It seems that email has been in the news a lot lately, from phony IRS emails and celebrity hacking (phishing) to the latest monthly installment of State Department emails. While each sheds light on a different aspect of information security, they also share a common thread – confidentiality. The preservation of confidentiality is so fundamental to information security that it is the one of the legs of the well-known framework called the “CIA Triad” – confidentiality, integrity and availability.

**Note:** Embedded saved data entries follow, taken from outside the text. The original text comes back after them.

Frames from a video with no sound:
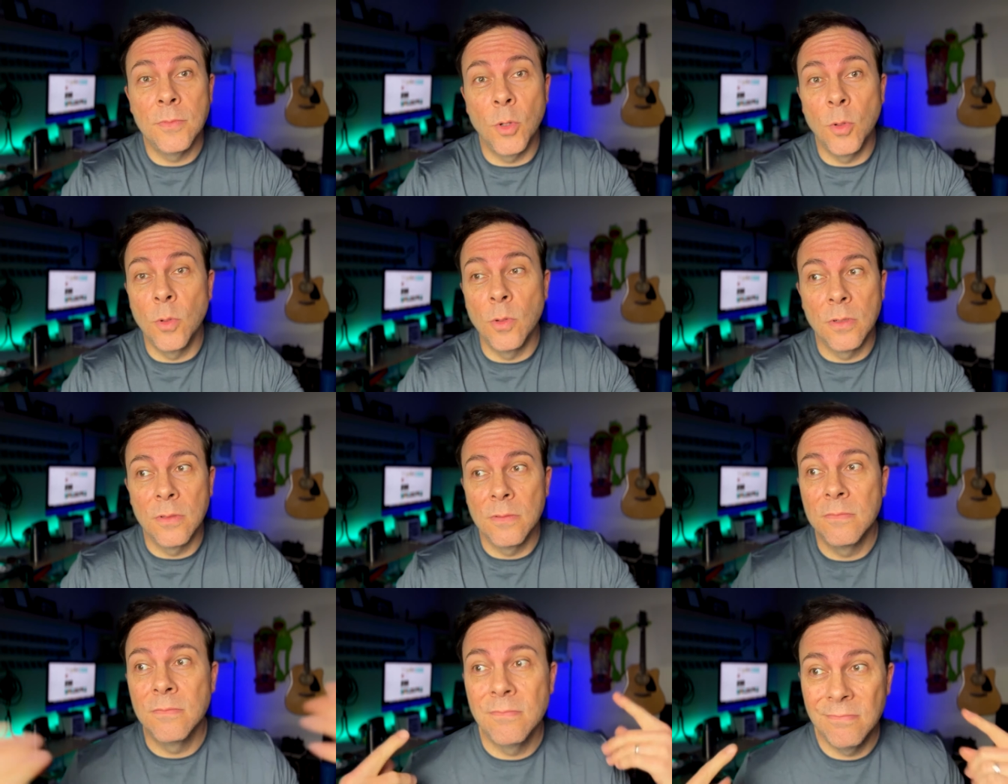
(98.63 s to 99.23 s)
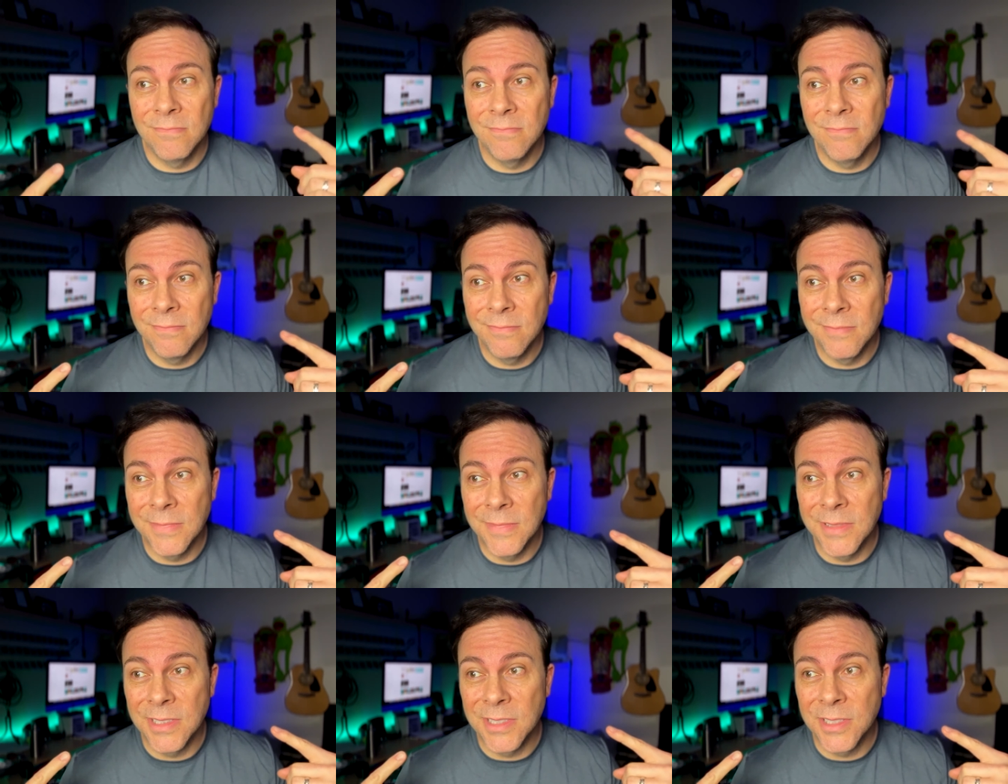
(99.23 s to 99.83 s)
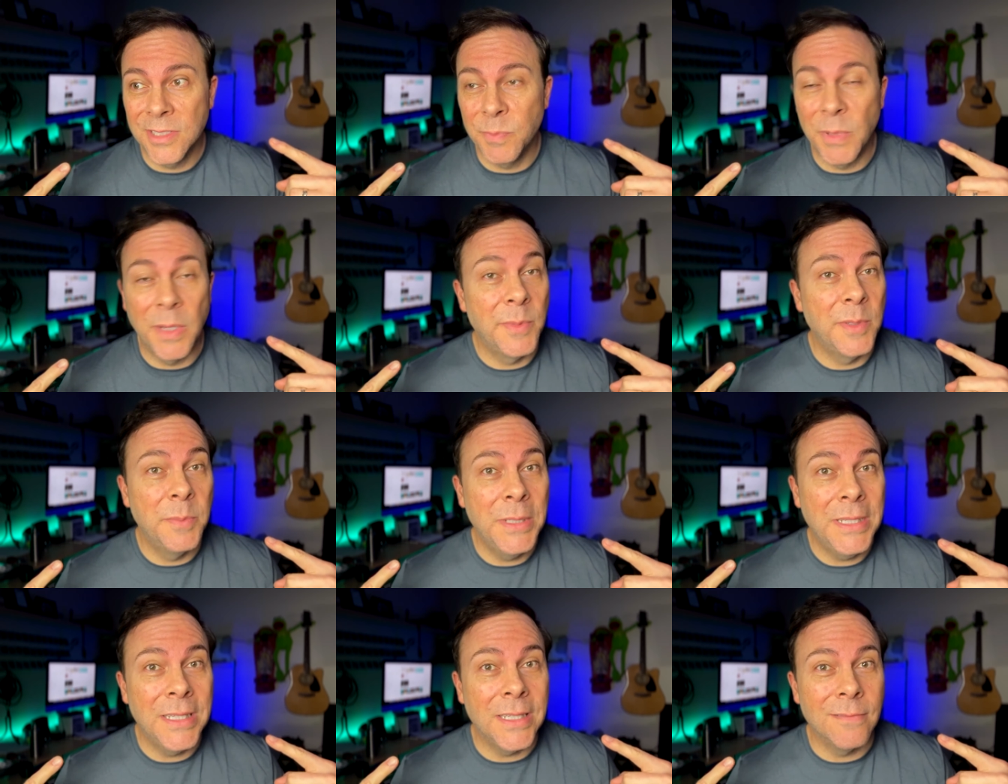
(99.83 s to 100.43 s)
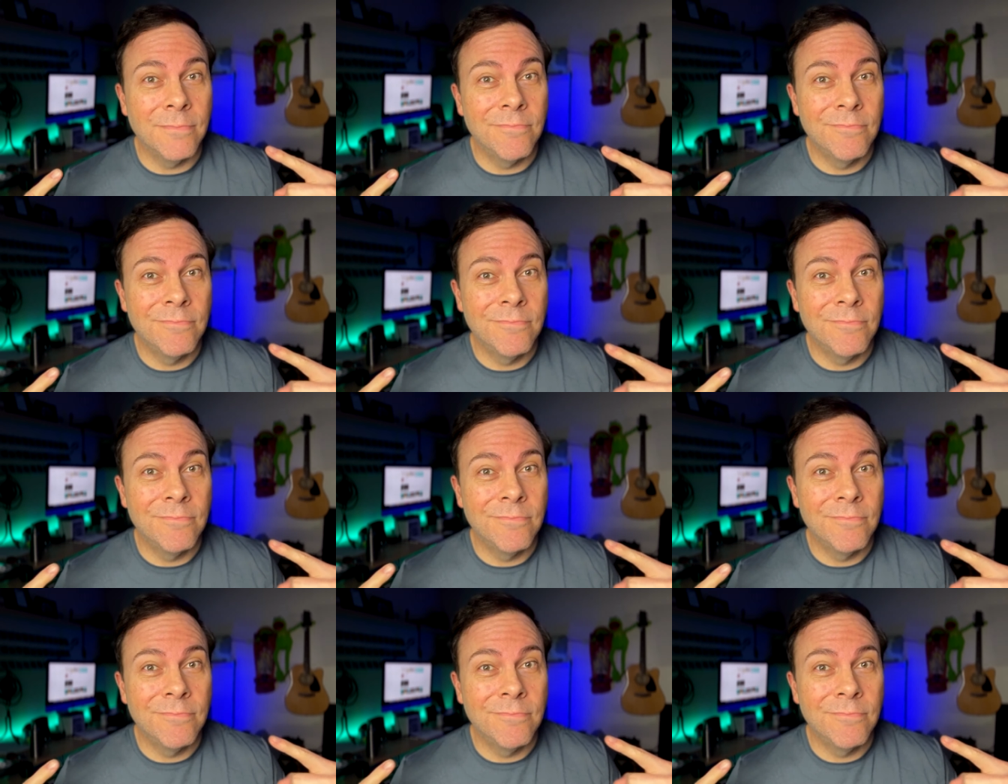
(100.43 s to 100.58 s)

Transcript: Or it's maybe me.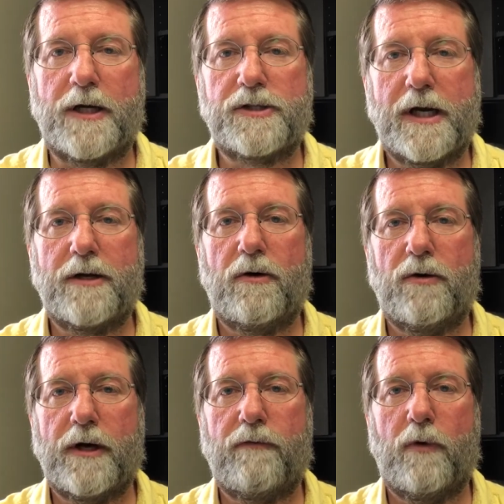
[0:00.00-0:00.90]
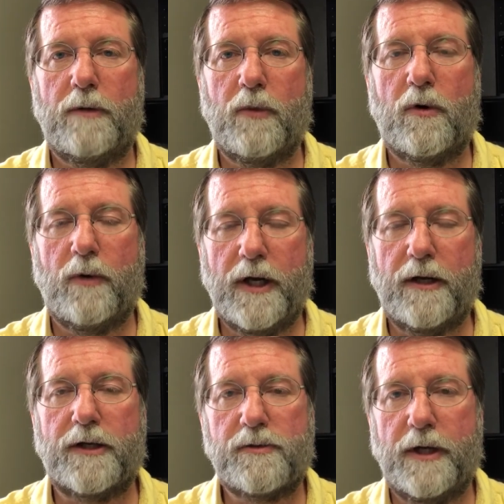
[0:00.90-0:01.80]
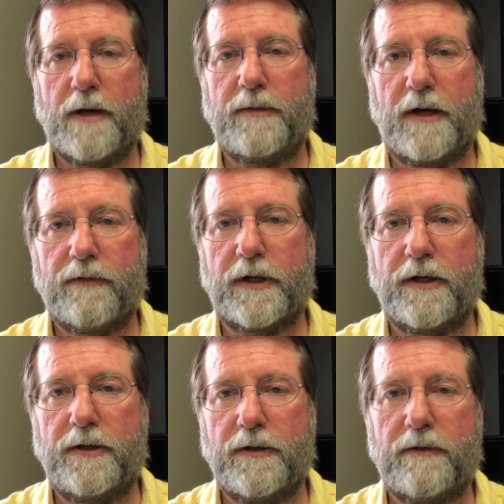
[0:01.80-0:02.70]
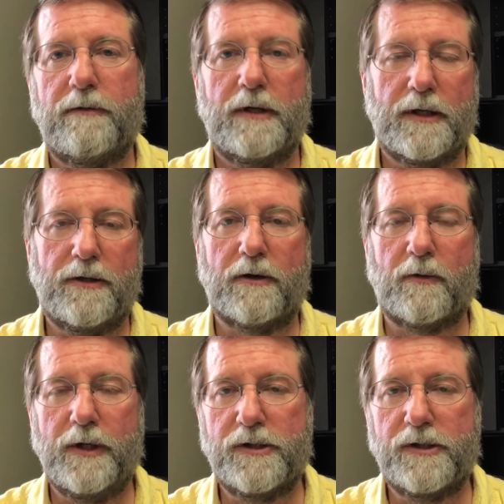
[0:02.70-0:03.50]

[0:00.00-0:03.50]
decided to hold off one more week. Next week I'm definitely going to do it during week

Phishing emails, in which the sender tries to induce the recipient into giving up account information are a form of hacking known as social engineering. Popular entertainment often portrays hackers as elite but misguided technical savants, but the reality is distressingly pedestrian. As a case in point, consider the cautionary tale of Andrew Helton of Oregon, who, according to a press release from the U.S. Attorney’s Office in the Central District of California, pleaded guilty to a felony violation of the Computer Fraud and Abuse Act (CFAA) after hacking into hundreds of victims’ online accounts, including unnamed celebrities.
By what kind of sorcery did Helton hack these accounts? He simply sent official looking emails purportedly from Apple or Google asking unwary recipients to “verify” their accounts. Clicking an embedded hyperlink sent them to equally official-looking, but counterfeit, login pages into which the victims dutifully entered their account credentials. Voilà, account “hacked!” From there, it seems the artful Helton simply helped himself to the victims’ contacts to harvest even more email addresses, setting off a chain reaction of bamboozlement.
Not long ago, a client approached me, concerned they too had been hacked in this way. A clerical employee at the firm had received an email on one of the firm’s shared email accounts ostensibly from a client wanting to share documents on Dropbox. The link opened a web page that looked like Dropbox, but was merely a credential collection page soliciting an email address and password. Fortunately, the client quickly caught on to the game and changed the password before the account could be accessed by an intruder. However, the close call caused them to rethink their security practices, especially staff training.
When considering password safety, the most common piece of advice is generally to use long passwords, so that the time required to brute-force them (trying every combination) becomes unfeasible. However, since far more hacking is done by social engineering than by purely technical exploits, password length, while important, may not be the primary consideration. It doesn’t matter how long your password is if it’s no longer secret. That’s why some people only reuse passwords among sites they consider trivial (and there is no shortage of trivial sites on the Internet) and others rely on what’s called multifactor authentication.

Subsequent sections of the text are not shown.